Linde Maximilian, Jochim Laura, Tendeiro Jorge N, van Ravenzwaaij Don
GESIS - Leibniz Institute for the Social Sciences, Cologne, Germany.
Department of Psychometrics and Statistics, University of Groningen, Groningen, The Netherlands.
PLoS One. 2025 May 23;20(5):e0322144. doi: 10.1371/journal.pone.0322144. eCollection 2025.
Biomedical research often utilizes Cox regression for the analysis of time-to-event data. The pervasive use of frequentist inference for these analyses implicates that the evidence for or against the presence (or absence) of an effect cannot be directly compared and that researchers must adhere to a predefined sampling plan. As an alternative, the use of Bayes factors improves upon these limitations, which is especially important for costly and time-consuming biomedical studies. However, Bayes factors involve their own difficulty of specifying priors for the parameters of the statistical model.
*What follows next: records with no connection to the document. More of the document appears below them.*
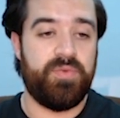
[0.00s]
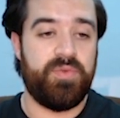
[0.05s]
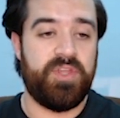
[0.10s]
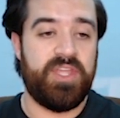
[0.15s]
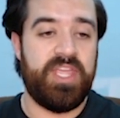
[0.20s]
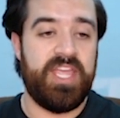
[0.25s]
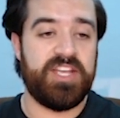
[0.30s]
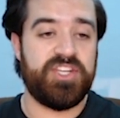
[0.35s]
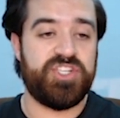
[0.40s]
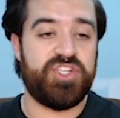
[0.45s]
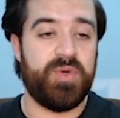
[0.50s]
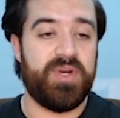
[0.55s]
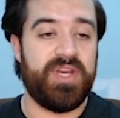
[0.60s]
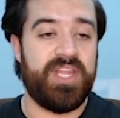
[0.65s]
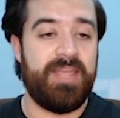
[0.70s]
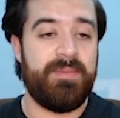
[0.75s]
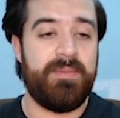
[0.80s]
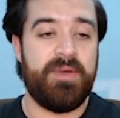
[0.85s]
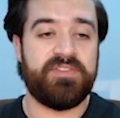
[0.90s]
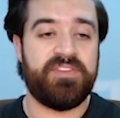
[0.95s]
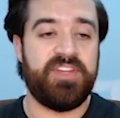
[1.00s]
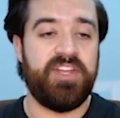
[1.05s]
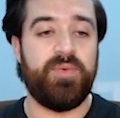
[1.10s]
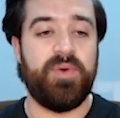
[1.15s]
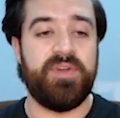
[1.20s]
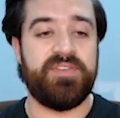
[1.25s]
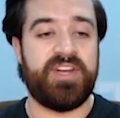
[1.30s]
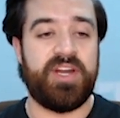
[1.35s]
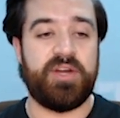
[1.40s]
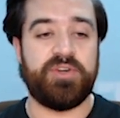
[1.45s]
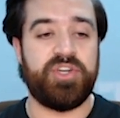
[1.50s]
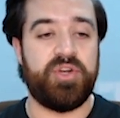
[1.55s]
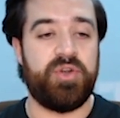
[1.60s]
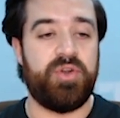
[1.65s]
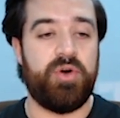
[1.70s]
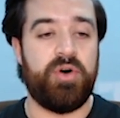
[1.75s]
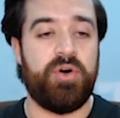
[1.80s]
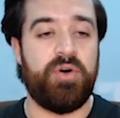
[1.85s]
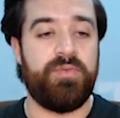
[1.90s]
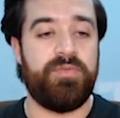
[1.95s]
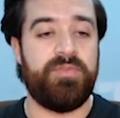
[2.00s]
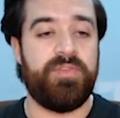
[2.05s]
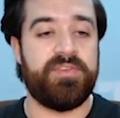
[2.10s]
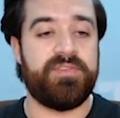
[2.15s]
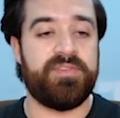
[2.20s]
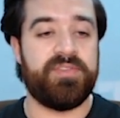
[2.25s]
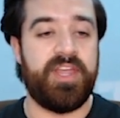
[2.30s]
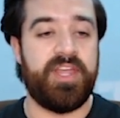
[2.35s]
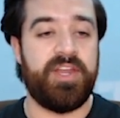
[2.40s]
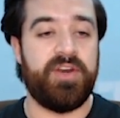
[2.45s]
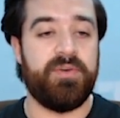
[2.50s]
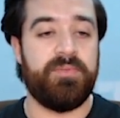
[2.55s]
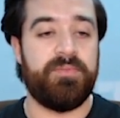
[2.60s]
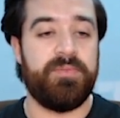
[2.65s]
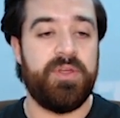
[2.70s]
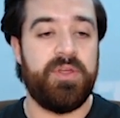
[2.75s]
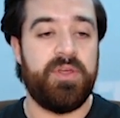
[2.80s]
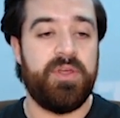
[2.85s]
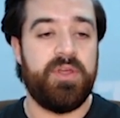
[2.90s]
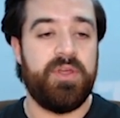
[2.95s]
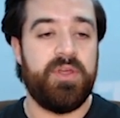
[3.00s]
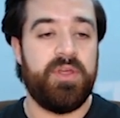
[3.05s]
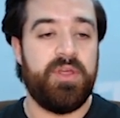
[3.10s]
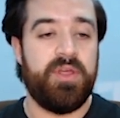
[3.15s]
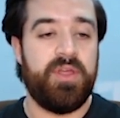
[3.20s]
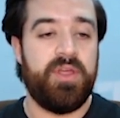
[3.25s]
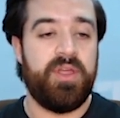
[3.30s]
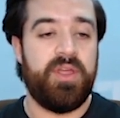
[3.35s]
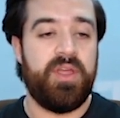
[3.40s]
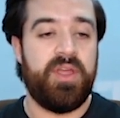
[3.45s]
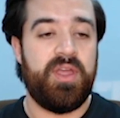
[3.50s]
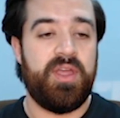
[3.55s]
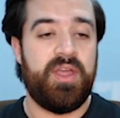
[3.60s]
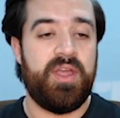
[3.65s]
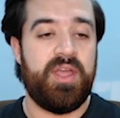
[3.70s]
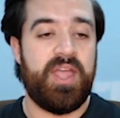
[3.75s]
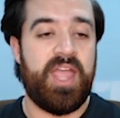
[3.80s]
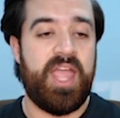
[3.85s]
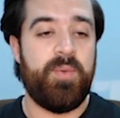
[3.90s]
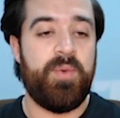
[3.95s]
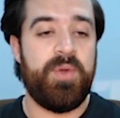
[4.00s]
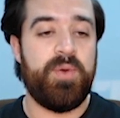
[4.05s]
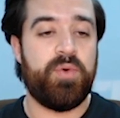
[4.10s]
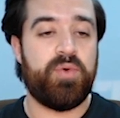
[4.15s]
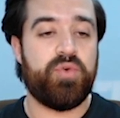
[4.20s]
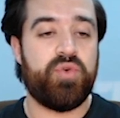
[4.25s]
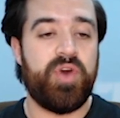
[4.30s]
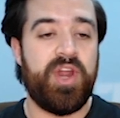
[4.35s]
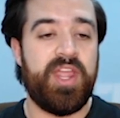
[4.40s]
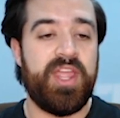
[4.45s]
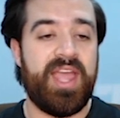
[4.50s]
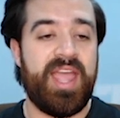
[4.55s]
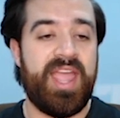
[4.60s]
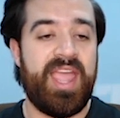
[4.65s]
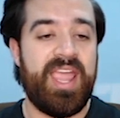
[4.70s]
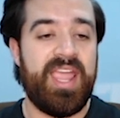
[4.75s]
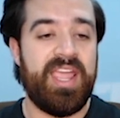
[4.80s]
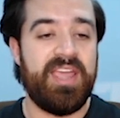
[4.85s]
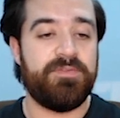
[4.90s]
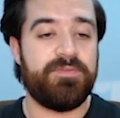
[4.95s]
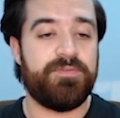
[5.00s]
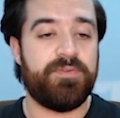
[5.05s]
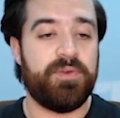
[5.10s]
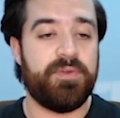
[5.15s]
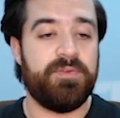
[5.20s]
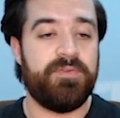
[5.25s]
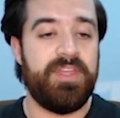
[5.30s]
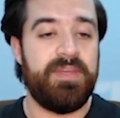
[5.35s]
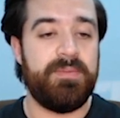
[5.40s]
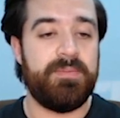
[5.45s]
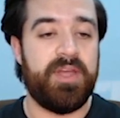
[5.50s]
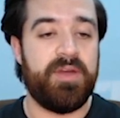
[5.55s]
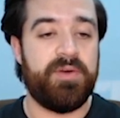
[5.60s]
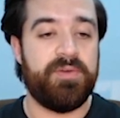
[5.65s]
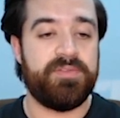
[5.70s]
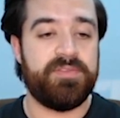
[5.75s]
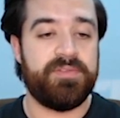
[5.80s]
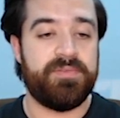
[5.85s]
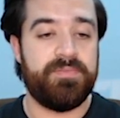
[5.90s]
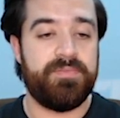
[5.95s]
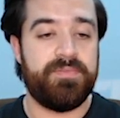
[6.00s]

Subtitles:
get into an email sequence, and I'll show you all of this later. And we will create a handful of emails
In this article, we develop data-driven priors centered around zero for Cox regression tailored to nine subfields in biomedicine. To this end, we extracted hazard ratios and associated [Formula: see text] confidence intervals from the abstracts of large corpora of already existing studies within the nine biomedical subfields. We used these extracted data to inform priors for the nine subfields. All of our suggested priors are Normal distributions with means of 0 and standard deviations closely scattered around 1. We propose that researchers use these priors as reasonable starting points for their analyses.
生物医学研究经常使用Cox回归来分析事件发生时间数据。在这些分析中频繁使用频率推断意味着支持或反对效应存在(或不存在)的证据不能直接比较,并且研究人员必须遵循预定义的抽样计划。作为一种替代方法,贝叶斯因子的使用改进了这些局限性,这对于成本高昂且耗时的生物医学研究尤为重要。然而,贝叶斯因子在为统计模型的参数指定先验时也有其自身的困难。在本文中,我们针对生物医学的九个子领域,开发了以零为中心的数据驱动先验用于Cox回归。为此,我们从九个生物医学子领域中已有的大量研究的摘要中提取了风险比及相关的[公式:见正文]置信区间。我们使用这些提取的数据来为九个子领域提供先验信息。我们建议的所有先验都是均值为0且标准差紧密分布在1左右的正态分布。我们建议研究人员将这些先验作为其分析的合理起点。